[Saved data entries]
• • • • • • •

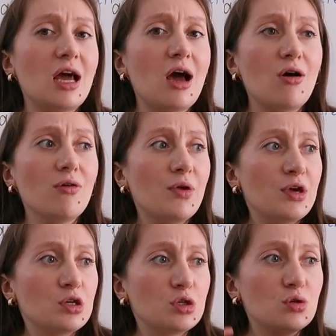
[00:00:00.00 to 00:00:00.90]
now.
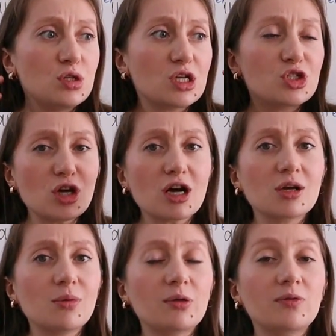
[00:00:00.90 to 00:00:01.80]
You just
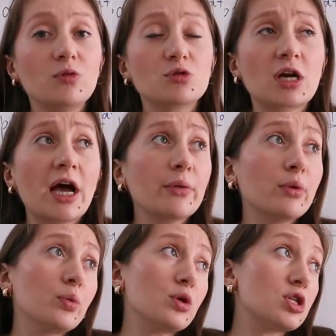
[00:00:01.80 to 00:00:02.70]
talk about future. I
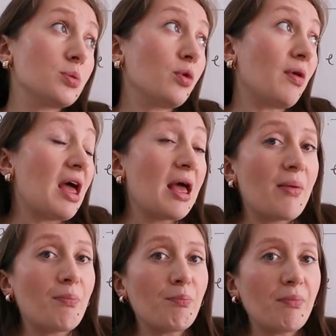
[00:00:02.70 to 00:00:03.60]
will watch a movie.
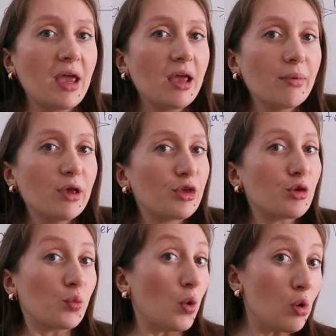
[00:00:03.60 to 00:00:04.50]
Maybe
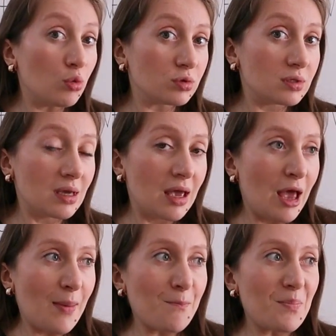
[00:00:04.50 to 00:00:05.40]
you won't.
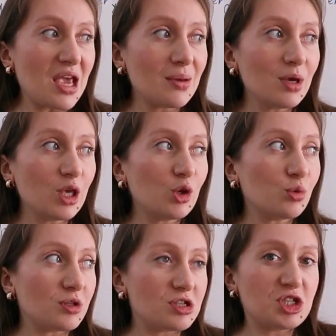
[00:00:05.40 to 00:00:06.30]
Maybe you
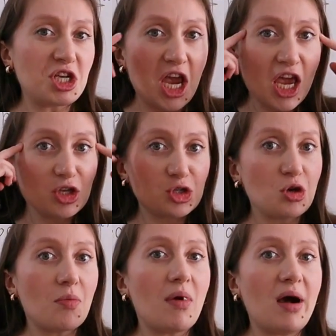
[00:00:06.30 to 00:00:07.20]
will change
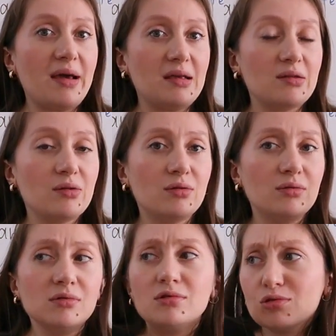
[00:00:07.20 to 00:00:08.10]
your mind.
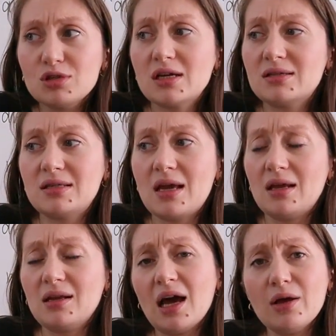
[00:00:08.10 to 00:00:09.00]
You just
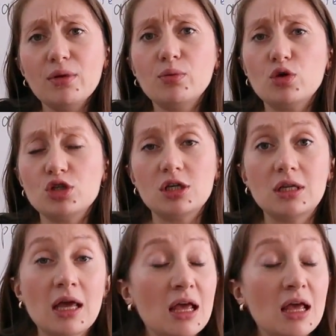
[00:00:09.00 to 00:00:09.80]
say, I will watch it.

• • • • • • •

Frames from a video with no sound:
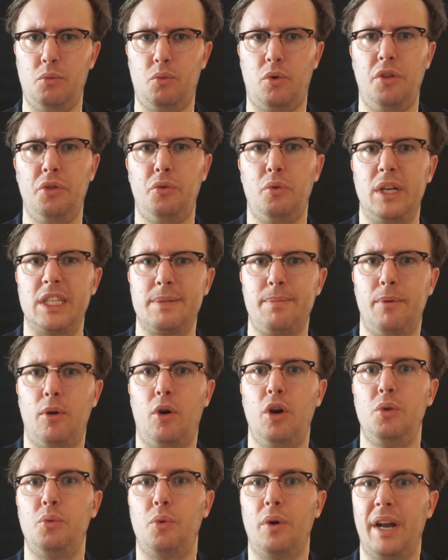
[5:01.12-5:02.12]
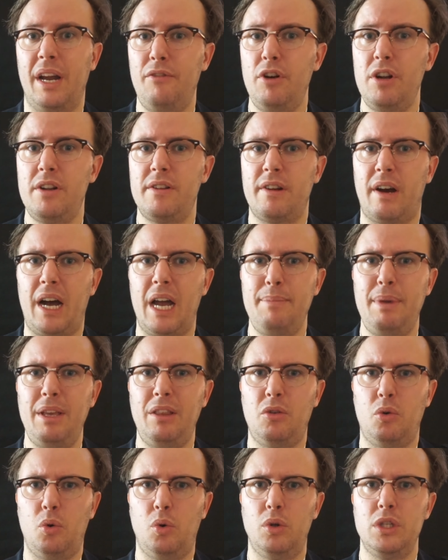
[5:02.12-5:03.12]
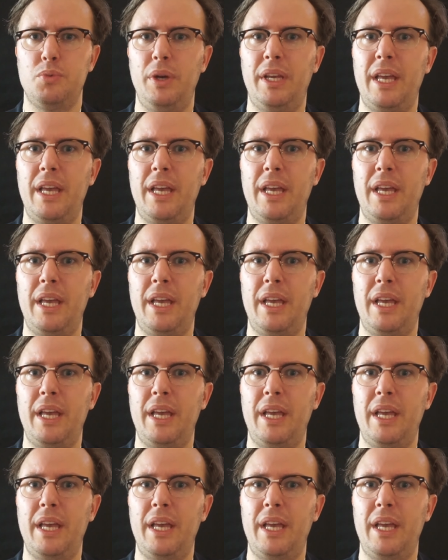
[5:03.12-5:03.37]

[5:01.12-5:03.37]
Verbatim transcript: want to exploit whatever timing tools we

• • • • • • •

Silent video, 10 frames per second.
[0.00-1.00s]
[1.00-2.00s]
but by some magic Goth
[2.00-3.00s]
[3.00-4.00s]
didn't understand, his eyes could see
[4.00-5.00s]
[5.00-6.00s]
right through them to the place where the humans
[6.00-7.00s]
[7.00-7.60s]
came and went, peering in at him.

• • • • • • •

## THE TASK:
Pick out every line above that contains the word "video" and copy it.

## SOLUTION FOR THIS EXERCISE:
Frames from a video with no sound:
Silent video, 10 frames per second.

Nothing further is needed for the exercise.